■逃せなかった大チャンス
アドフォカートは1947年9月27日生まれの78歳。今夏のワールドカップでは最年長監督になる可能性がある。選手として代表に選ばれたわけではなかったが、オランダで10クラブの指導に当たったほか、ドイツ、ロシア、イングランド、トルコのクラブでも指揮を執り、代表チームも、オランダ(3期)、韓国、ベルギー、ロシア、イラクと歴任してきた。ワールドカップも、1994年のオランダ代表、2006年の韓国代表で戦った経験を持っている。
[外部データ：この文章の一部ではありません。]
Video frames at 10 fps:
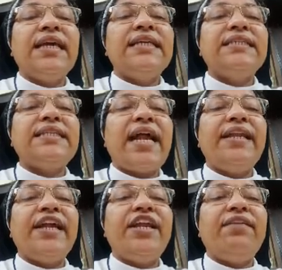
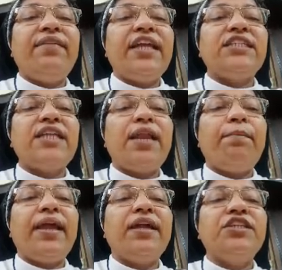standard deviation and
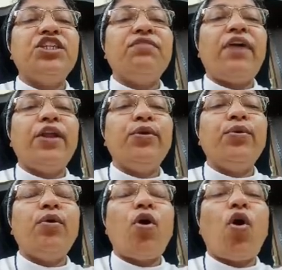paired
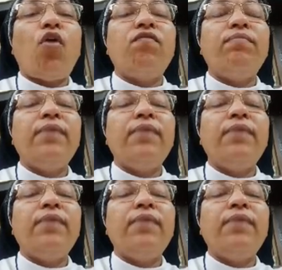t-value of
2023年、キュラソー協会のギルバート・マルティナ会長は2026年ワールドカップを目指す代表監督を探していた。アメリカを中心にカナダとメキシコを含む3か国共同開催の2026年ワールドカップはキュラソーにとってビッグチャンスだった。出場が48チームに増え、共同開催の3か国を除くチームで「3枠+0.5枠×2(国際プレーオフに2チーム進出)」と、大幅に「広き門」となっていたからだ。ちなみに、2022年大会まで北中米カリブ海連盟に与えられていたのは、「3.5枠」だった。
当時のキュラソー代表は、オランダ生まれのレムコ・ビセンティーニ監督を解任した後、スリナム出身で選手としてオランダやイングランドで活躍したディーン・ゴレが暫定的に監督を務めていたが、彼は「ビッグネーム」ではなかった。